In the US, purple GMO tomatoes with antioxidants are approved for use in food
After more than a dozen years of research, the U.S. Department of Agriculture has officially recognized the safety and usefulness of purple tomatoes created by artificially correcting genes. This is the development of two British scientists, Cathy Martin and Jonathan Jones, who were forced to move their research to the United States due to bureaucratic problems.
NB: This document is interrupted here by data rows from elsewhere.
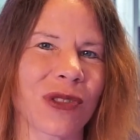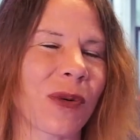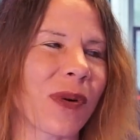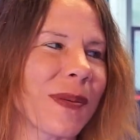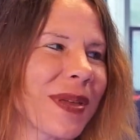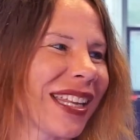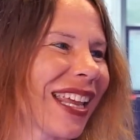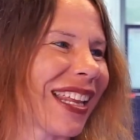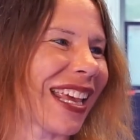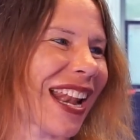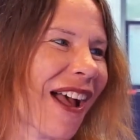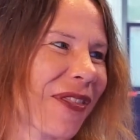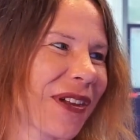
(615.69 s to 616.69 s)
The women can
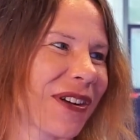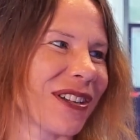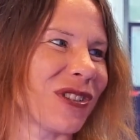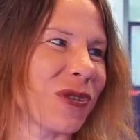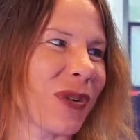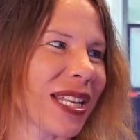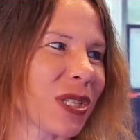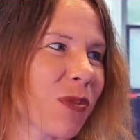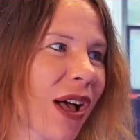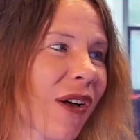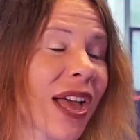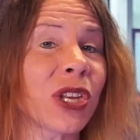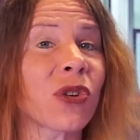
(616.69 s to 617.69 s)
get out there and do it as
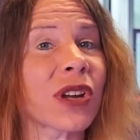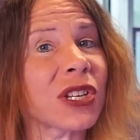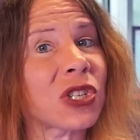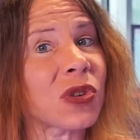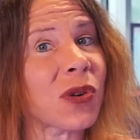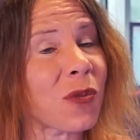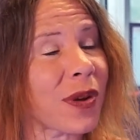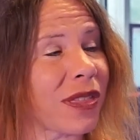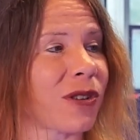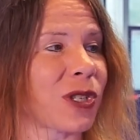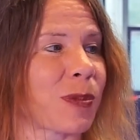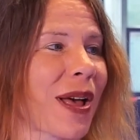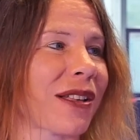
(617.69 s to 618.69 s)
well, and you can do it with
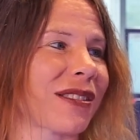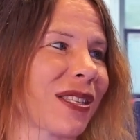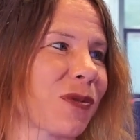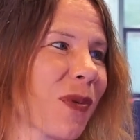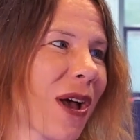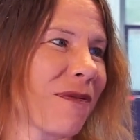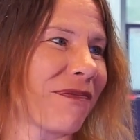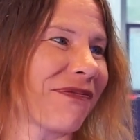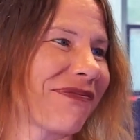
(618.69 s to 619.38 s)
your spouse as well.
Now, for the first time in the world, permission has been granted for the commercial use of the gene-modified plant.
The main property of purple tomatoes is a tenfold increase in the concentration of anthocyanins. These substances are responsible for the purple color of the plant, but are also effective antioxidants. Their health benefits are so great that it is difficult to describe. Here’s one example: rodents with terminal cancer lived 30% longer when GMO-rich tomatoes were added to their diets.
For humans, anthocyanins are also very useful, but the problem is that all known plants have low concentrations of them. So Martin and Jones extracted the right genes from the lion’s willow plant and inserted them into the tomato’s DNA. The production of anthocyanins increased many times over, and the tomatoes received their characteristic purple color. Years of research have proven that they boost immunity and help fight chronic diseases.
Alas, the approval does not allow the world’s markets to be flooded with healthy purple tomatoes. For now, the authors of the study can only sell the seeds, and that only to private farmers, who have many more approvals to supply the finished products to consumers.